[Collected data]
======

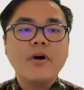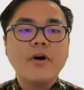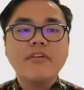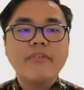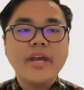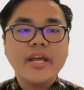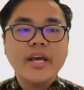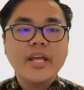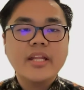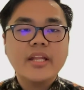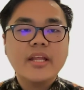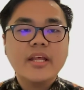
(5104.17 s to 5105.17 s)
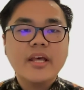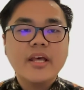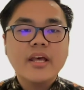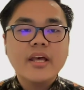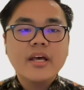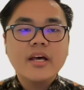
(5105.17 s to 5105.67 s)
and motivated,
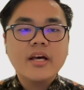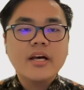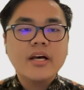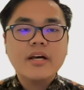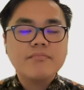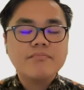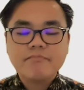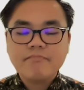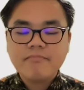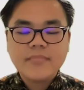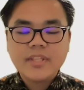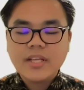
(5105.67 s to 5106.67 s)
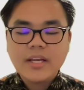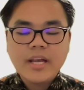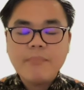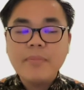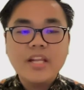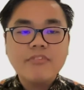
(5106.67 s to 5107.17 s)

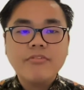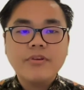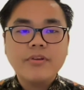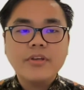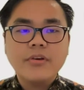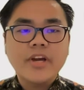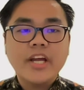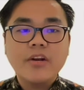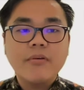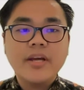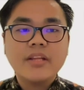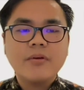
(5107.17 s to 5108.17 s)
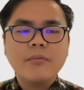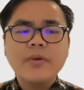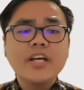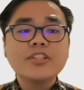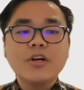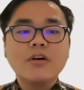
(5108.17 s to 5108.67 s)
I believe you can do it.
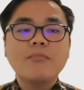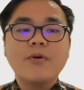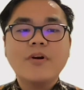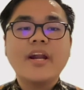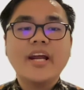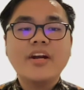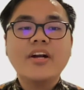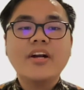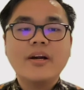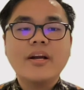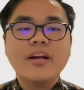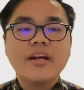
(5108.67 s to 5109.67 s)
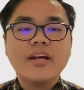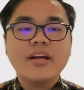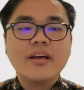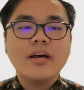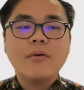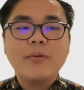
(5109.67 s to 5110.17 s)
We can talk more later
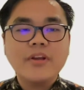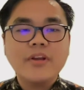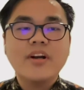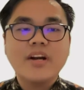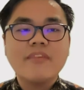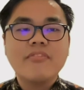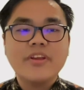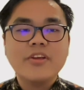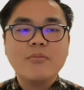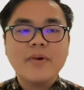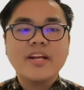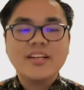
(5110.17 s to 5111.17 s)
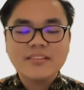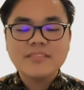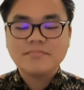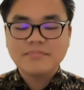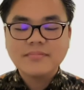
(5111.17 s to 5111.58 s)
when you arrive in Japan.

======

• **Work to complete**
Each line from the one holding "(5107.17 s to 5108.17 s)" down to the end of the records is to be reproduced unaltered, and the pictures are to be omitted.

• **Task solution**
(5107.17 s to 5108.17 s)
(5108.17 s to 5108.67 s)
I believe you can do it.
(5108.67 s to 5109.67 s)
(5109.67 s to 5110.17 s)
We can talk more later
(5110.17 s to 5111.17 s)
(5111.17 s to 5111.58 s)
when you arrive in Japan.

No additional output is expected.